Dangote’s strategic plan to dominate African cement market
by By David Ibemere
September 15, 2017 | 6:31 pm| | | Start Conversation
The Dangote Cement Plc bid for PPC, South Africa largest cement maker, Analysts believe, is a way to increase its visibility in Southern African Development Community Market.
But the plan could even mean much more, for Africa cement market. If the deal is sealed, the face of not just cement business in South Africa but also that of Africa is about to change and again show Aliko Dangote is Africa’s smartest businessman.
French company, Lafarge Cement, a subsidiary of LafargeHolcim is currently the largest producer in Africa, with over 50-million tonnes a year of cement capacity.
With the expected infrastructure boom in Africa by 2020, the richest man in Africa seemed to have realized this himself and his bid to take over PPC, will no doubt make DCP a dominant player
PPC is currently the largest cement producer supplier of cement in southern Africa with eight manufacturing facilities and three milling depots in South Africa, Botswana, and Zimbabwe. These facilities are capable of producing more than seven million tons.

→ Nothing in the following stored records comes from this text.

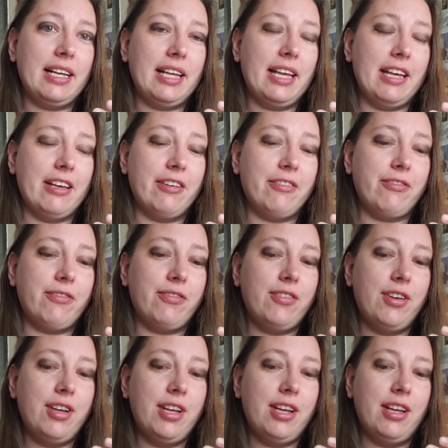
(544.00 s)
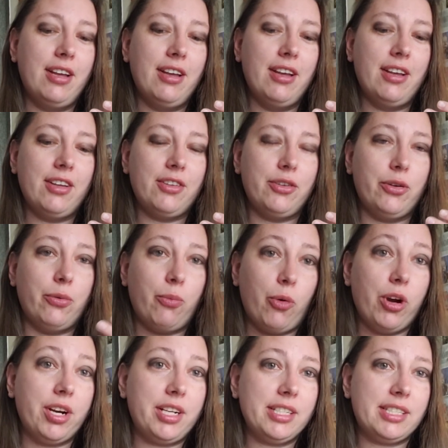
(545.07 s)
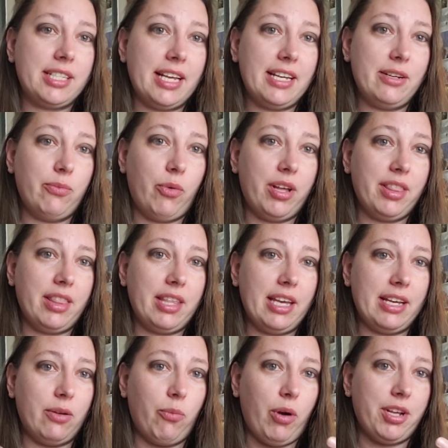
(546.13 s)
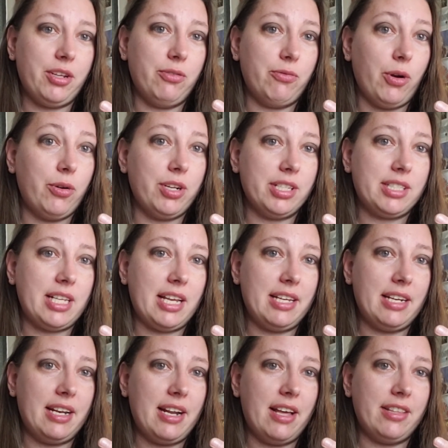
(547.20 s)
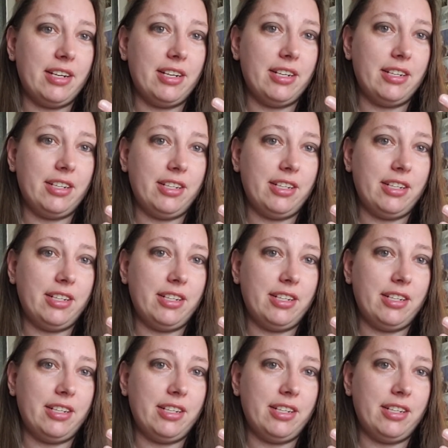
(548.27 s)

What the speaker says: if your work is saying one thing and what you wrote is saying another,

Dangote already has 65% stake in Sephaku already, and it is the fourth largest cement producer in South Africa, with an annual capacity of about 2.3 million tonnes.
If Dangote succeeds in buying PPC , the merged company would have a combined cement capacity of more than 57 million tonnes a year and give Dangote a majority of the Southern, Western and Eastern African market.
Also, Dangote Cement Plc is present in almost all the regions in Africa, that are rich in limestone deposits, an essential raw material for the production of cement.
Africa which used to be something of a treasure trove, with one of the highest prices for cement has changed over the last five years. Although unprecedented capacity growth has disrupted the supply side, we cannot take it away that Dangote cement has been a key figure in the crash of the market price in all the markets it is located.
Just recently, Nigeria announced it had reached self-sufficiency in cement production – a remarkable feat, given that it was not long ago that Nigeria was one of the world’s largest importers of cement. In 2011, for example, the country imported 5.1 million of the building material.
The crashing prices
East Africa region witness a crash in cement prices last year. The average retail price of a 50kg bag of Dangote cement in Kenya is $4.70(N1,694), which is a significant drop from an average $7.40(N2,667.70) as at the end of last year.
In Tanzania, a 50kg bag of Dangote cement is selling for $4.50(N1,622.25), which is a 20 percent drop from the average $5.85(2,108). In Uganda, the average price was $8.8(N3,172) as at the end of last year.
In the words of Sada Ladan-Baki, group executive director of Dangote Cement “The price reduction is in line with our commitment to help in the development of infrastructure and boost efforts to reduce the housing deficit in Africa”
Currently Dangote Cement has operations in about 14 African countries, and boost ownership of the largest in Sub-Saharan Africa with 10.25mmtpa capacity across three lines and a further 3mmtpa capacity currently being built, however, the company lags behind on Lafarge production capacity and continental reach.
So when Dangote confirmed to the Nigerian Stock Exchange that it has officially contacted the board of directors in PPC with respect to the acquisition of the entire share capital of PPC the news is bound to unsettle large cement players although talks are in the preliminary stage.
Trust Dangote not to give up without showing he is the boss.